One of the most popular segments of the entire year on Mike & Mike was the annual "Sheet of Integrity" wager, a bracket wager based on the NCAA men's basketball tournament and the massive ESPN.com bracket contest. The bet originated after Golic told of how he would enter a massive number of sheets into different pools to win the money involved in the pool. Greenberg, believing picks required a sort of integrity, insisted that any such entrant be required to enter only one "Sheet of Integrity". Golic would select one of his (presumably) dozens of sheets against Greenberg, with the loser having to perform a humiliating stunt, usually on the air. The first year, Greenberg won and Golic had to have an eyebrow wax on the air. The next two years, Golic won, and Greenberg had to wear the University of Notre Dame Leprechaun mascot costume on the air, the second time on the Notre Dame campus. In the 2007 competition Greenberg, an admitted die-hard New York Jets fan, agreed to wear a New England Patriots jersey to a Jets game and to milk a cow live on-air. Greenberg received advice about milking a cow from ESPN baseball analyst Buster Olney, who grew up on a dairy farm.

Greenberg's final day as co-host of the Mike & Mike program was November 17, 2017. Greenberg and Golic were inducted into the National Association of Broadcasters’ Broadcasting Hall of Fame in 2016 and the National Radio Hall of Fame in 2018. On November 27, Trey Wingo, host of NFL Live and ESPN's SportsCenter, became Golic's new morning show co-host, and the duo hosted Mike & Mikes successor show, Golic and Wingo from 2017 to 2020. Greenberg joined a new ESPN morning show, Get Up!, which premiered April 2, 2018. He also returned to ESPN Radio with a new show, called Greeny.

==Other television==
Greenberg hosted the ABC game show Duel. The first season of the show, a week-long six-episode special, premiered on December 17, 2007, and ended on December 23, 2007. The show was renewed, and premiered its second season (consisting of ten episodes) on April 4, 2008; the show's sixteenth and final episode aired on July 30.

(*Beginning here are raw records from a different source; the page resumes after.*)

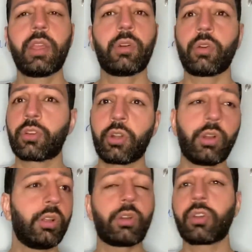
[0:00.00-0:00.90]
or a
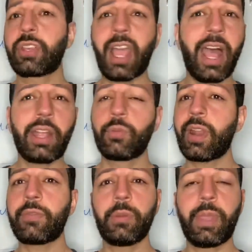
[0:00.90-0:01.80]
girl or a guy,
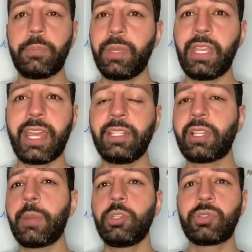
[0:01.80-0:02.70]
whatever it may be,
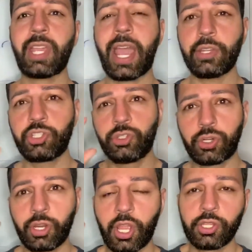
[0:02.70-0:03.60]
anytime you attach
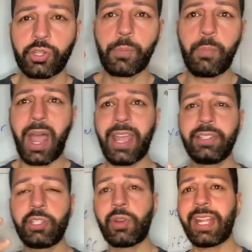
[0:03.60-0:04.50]
your mind
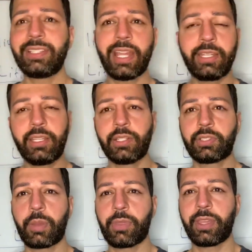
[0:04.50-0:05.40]
and your identity to
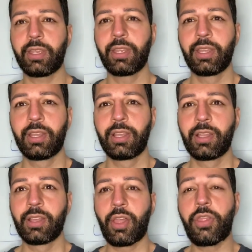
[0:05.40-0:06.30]
something,
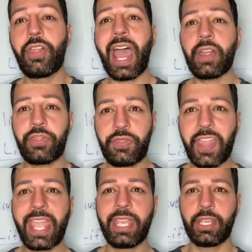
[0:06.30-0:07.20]
that
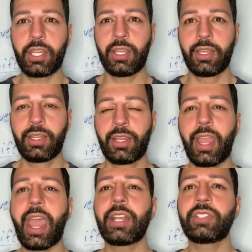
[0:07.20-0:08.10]
thing
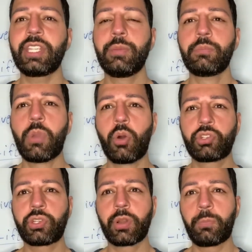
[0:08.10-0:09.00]
has
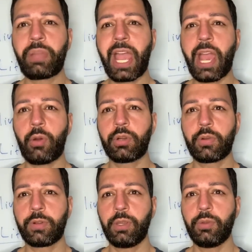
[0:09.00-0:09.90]
emotional power
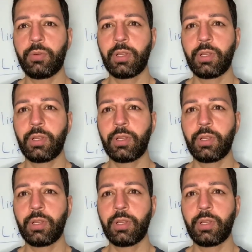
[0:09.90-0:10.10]
over you.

On February 20, 2008, Greenberg appeared, along with his radio partner Mike Golic, on the soap opera Guiding Light as reported on ESPNradio.com.

On April 18, 2012, Greenberg co-hosted Live! with Kelly.
Nearly or over 10 years later, he became the host of Sunday NFL Countdown

== Books ==
On March 7, 2006, Greenberg released his first book entitled Why My Wife Thinks I'm An Idiot: The Life and Times of a Sportscaster Dad, which reached 14th on the New York Times Bestseller list and was nominated in the 2006 Quill Awards for best sports book. In April 2010, Greenberg, along with co-host Mike Golic, released a book entitled Mike and Mike's Rules for Sports and Life. Along with the release, the two Mikes embarked on a 15-city book tour that included stops in New York City, Philadelphia, Pittsburgh, Chicago, Dallas, Boston, and Tampa. Greenberg released a novel entitled All You Could Ask For in 2013. He released the novel My Father's Wives in January 2015. On April 4, 2023, Mike Greenberg partnered with Get Up! producer Paul "Hembo" Hembekides to release "Got Your Number" published by Hyperion Avenue.

==Controversy==
In 2010, Greenberg was embroiled in controversy when returning from a commercial break on his show Mike and Mike in the Morning. He appeared to refer to Martin Luther King Day as "Martin Luther Coon Day". He immediately "corrected" himself, and continued with the show as if nothing happened. He later apologized through an ESPN statement for saying what appeared to be a racial slur.